- Partapnagar Location within Bihar Partapnagar Location within India
- Coordinates: 26°17′09″N 87°03′53″E﻿ / ﻿26.28583°N 87.06472°E
- Country: India
- State: Bihar
- District: Supaul
- Block: Chhatapur

Government
- • Type: Sarpanch

Area
- • Total: 5.04 km^{2} (1.95 sq mi)
- Elevation: 66 m (217 ft)

Population (2011)
- • Total: 2,504
- • Density: 497/km^{2} (1,290/sq mi)

Languages
- • Common: Maithili, Hindi
- Time zone: UTC+5:30 (IST)
- PIN: 852139
- STD code: 06477
- Vehicle registration: BR-50

= Partapnagar, Supaul =

Village in Bihar, India

Partapnagar is a village in Chhatapur Block, Supaul District, Bihar, India. It is situated near India's northern border with Nepal, about 49 kilometres northeast of the district seat Supaul, and 9 kilometres northeast of the block seat Chhatapur.

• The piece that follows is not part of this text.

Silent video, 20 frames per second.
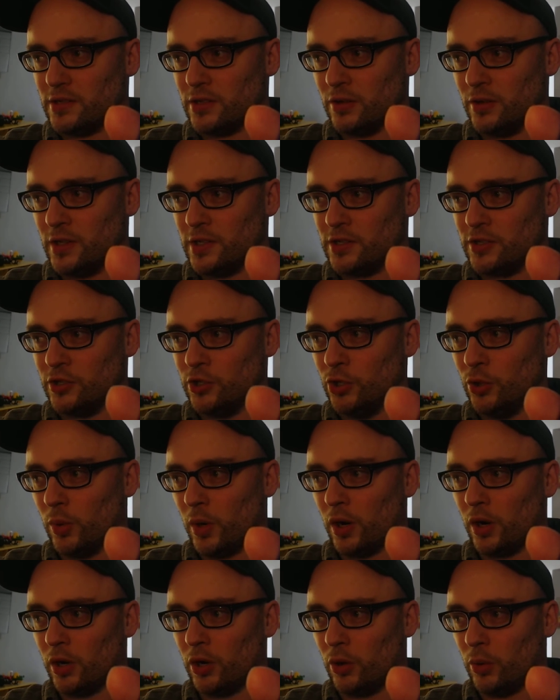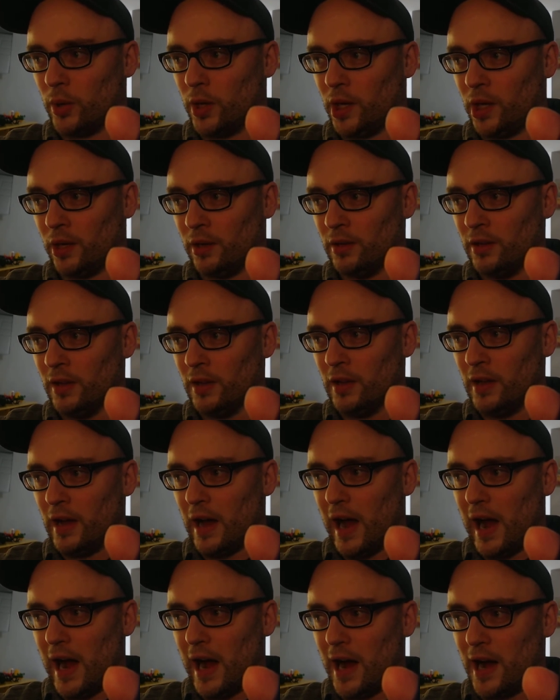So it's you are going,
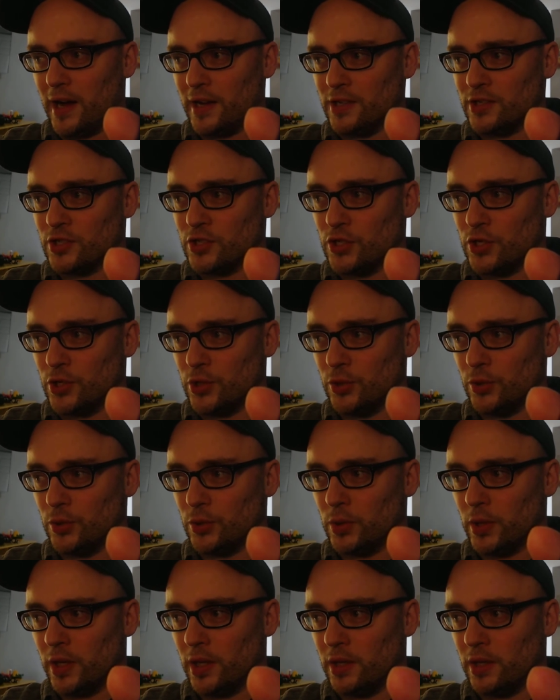is to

The village had a total population of 2,504 as of the 2011 census.

== Geography ==
Partapnagar is located to the east of the Bihar State Highway 91. The village sits on a land area of 504 hectares.

== Demographics ==
According to the 15th Indian Census, the household number of the village amounted to 496. Among the 2,504 residents, 1,292 were male and 1,212 were female. The average literacy rate was 35.10%, with 545 of the male population and 334 of the female population being literate.